Data management is an important part of GIS operation. However, there is a major difference between information in general and GIS data organization in particular. Fazal offers an overview of data and its use in GIS in a chapter of his book GIS basics.
Although information and data are usually referred to as synonyms, in GIS perspective, there is a huge difference between the two. Despite the fact that in GIS, these two notions are admittedly related, they are still technically not the same.
In the specified chapter of his book, Fazal explains that data is the source material, whereas information is the result of data analysis. Data can exist as a linguistic, symbolic, or mathematical expression, and even a signal. Information, however, exists only in the form of a message delivered to a recipient from a sender.
At some point, Fazal states in a straightforward fashion that “data are facts” (Fazal, 2008, p. 100). In other words, the concept of “data” embraces all elements known as facts, which can be stored in a database, such as images, programs, rules, etc. Hence the function of an information system is defined – the latter is supposed to convert data into information through conversion, organization, structuring and modeling.
Apart from the difference between data and information, there is a huge gap between geographic data and data in general. Geographic data concerns solely providing characteristics for features and resources of the Erath. A geographical reference is another important feature of geographic data – as a rule, latitude and longitude are available to the recipient of the geographic information instantly.
In addition, geographical data is supposed to be used for solving geography related problems. Containing both a descriptive (non-spatial) and a graphical (spatial) element, geographic data provides a three-dimensional view of the current state of the Earth, as well as major geographical issues and dilemmas.
Among the issues that GIS data can help solve, a reasonable use of exhaustible resources and the means to restore renewable ones are the priority. When dealing with the use of GIS data, one must keep in mind that it has three dimensions: a temporal, a thematic and a spatial one. Temporal data concern time related information, thematic data concerns a particular problem, and spatial data allow locating the affected areas.
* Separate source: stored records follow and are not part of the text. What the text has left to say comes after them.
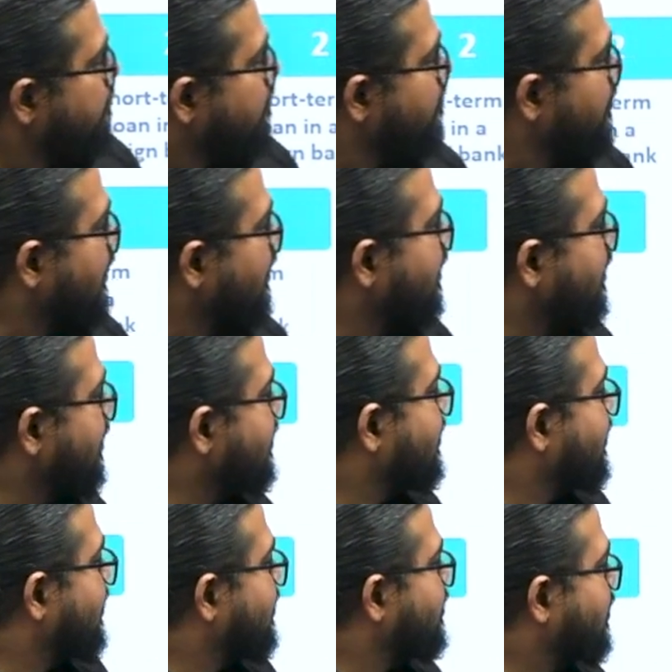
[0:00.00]
There
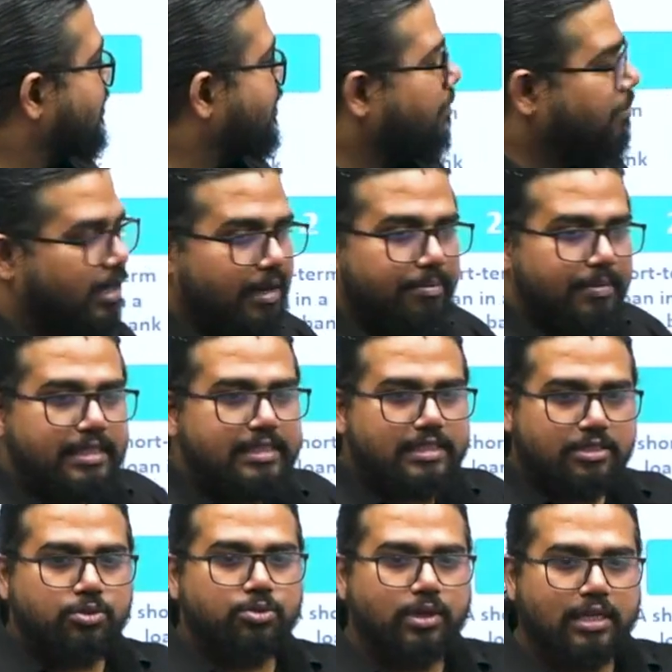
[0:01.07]
is some limits
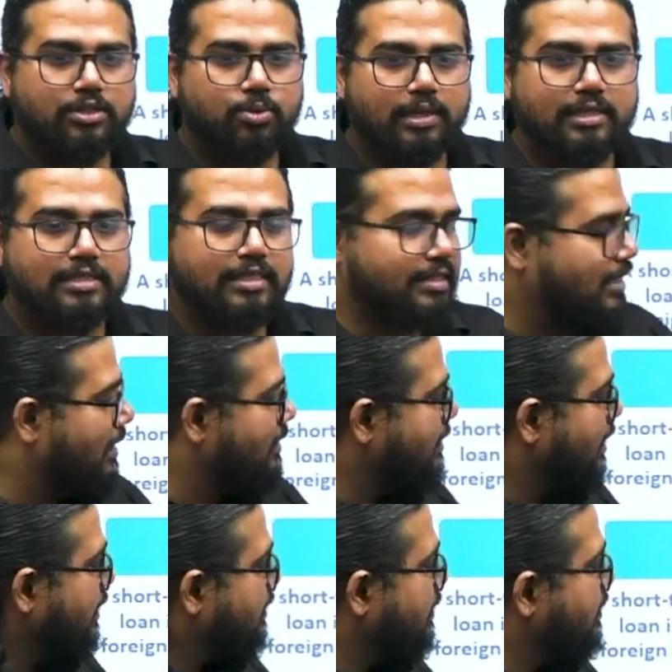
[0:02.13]
to XYZ
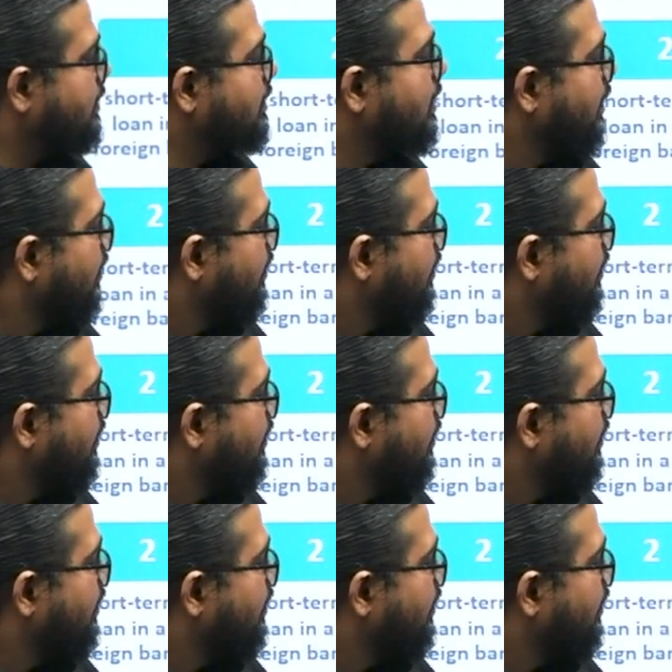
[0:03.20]
transactions.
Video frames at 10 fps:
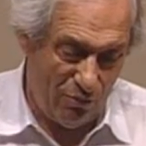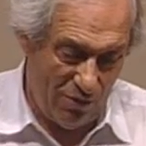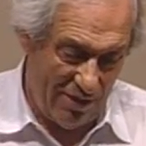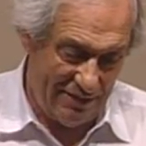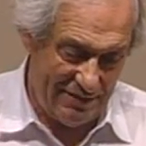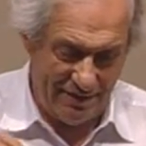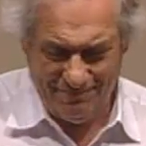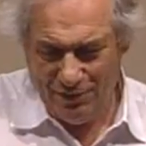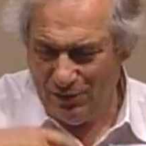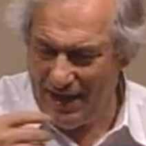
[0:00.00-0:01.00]
was
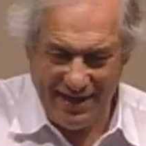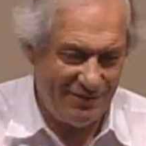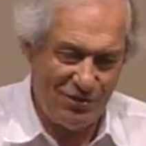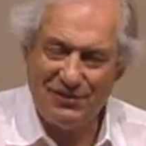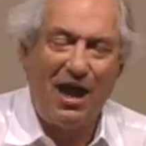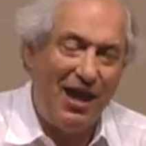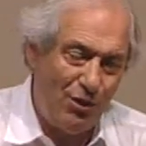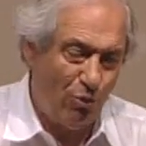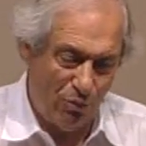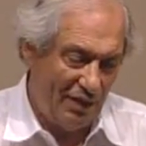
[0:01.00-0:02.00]
you can't just I
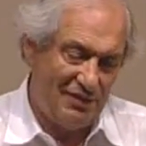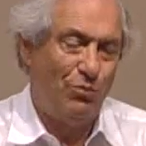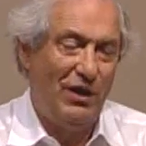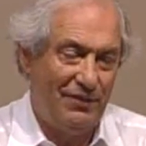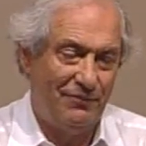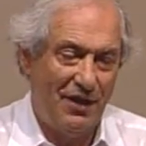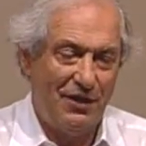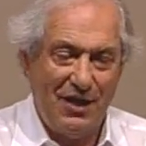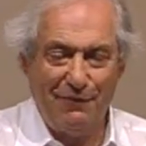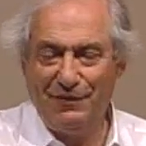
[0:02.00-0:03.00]
always win.
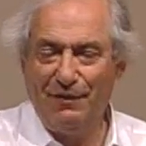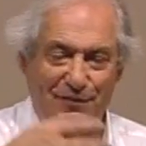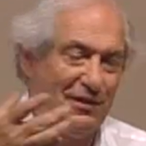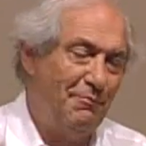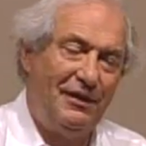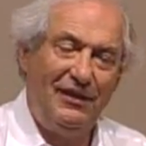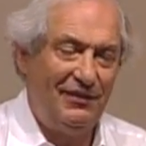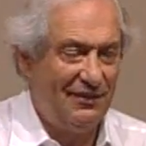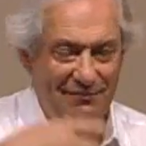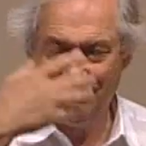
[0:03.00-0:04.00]
You have to have somebody,
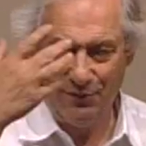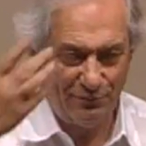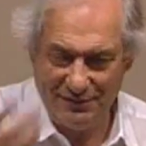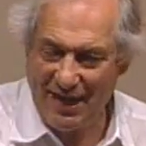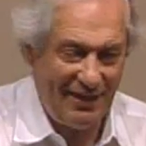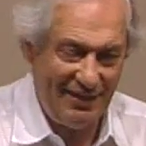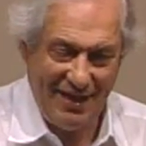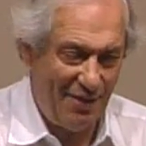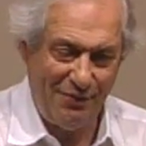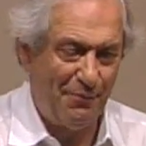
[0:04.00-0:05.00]
you know, taking
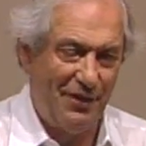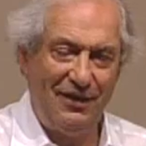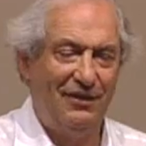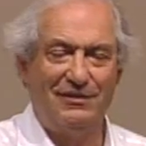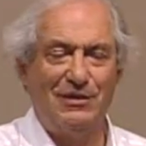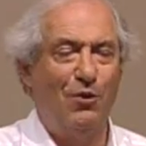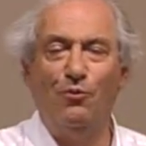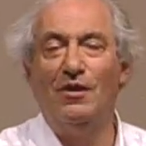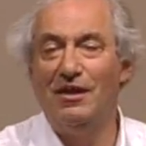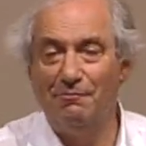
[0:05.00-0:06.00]
down the money. And
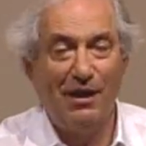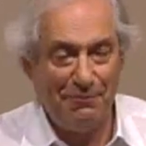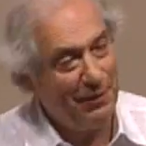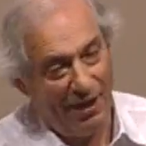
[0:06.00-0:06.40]
so it might be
The difference between the spatial and non-spatial data is also to be kept in mind. Spatial data characterizes a particular area or object within this area by denoting its “location, shape, size, and orientation” (Fazal, 2008, p. 100). Non-spatial data concerns the information that is unrelated to geometric considerations.
It is typical to refer to the elements of a non-spatial, or descriptive, data as a “data item” (Fazal, 2008, p. 86). The organization of data items is rather specific and can be viewed from four major perspectives. The first one is a Data Perspective Information Organization (DPIO); the second one is called a Relationship Perspective of Information Organization (RPIO) and describes the logical links between objects.
The third one is the Operating System Perspective of Information Organization (OSPIO) and describes the link between directories. The fourth and the last one, the Application Architecture Perspective of Information Organization (AAPIO) describes the link between the client and the server.
In particular, the DP links descriptive and graphical elements. The two have different requirements concerning data storage and organization, and DPIO helps create the environment for preserving each. Descriptive data, or a data item, is considered the basic unit of information organization. Forming a record, a set of data items is collected into a data file with a unique file name (text file or ASCII file).
A numeric data file is called a binary file. These files may form a one-dimensional (vector) or two-dimensional (matrix) array. If the data are arranged in columns and rows, the file is called “a table” (Fazal, 2008, p. 88). If the data is structured in a complex system with branches, the file is called “a tree” (Fazal, 2008, p. 88), with “leaves” and “nodes.”
As a rule, “leaves” are larger in value than “heaps;” otherwise, the binary tree is called “a heap.” The heap sort algorithm sorts data from columns to heaps. Since recently, a database approach is associated with computing. The RPIO method classifies the data with the help of the scale of measurement.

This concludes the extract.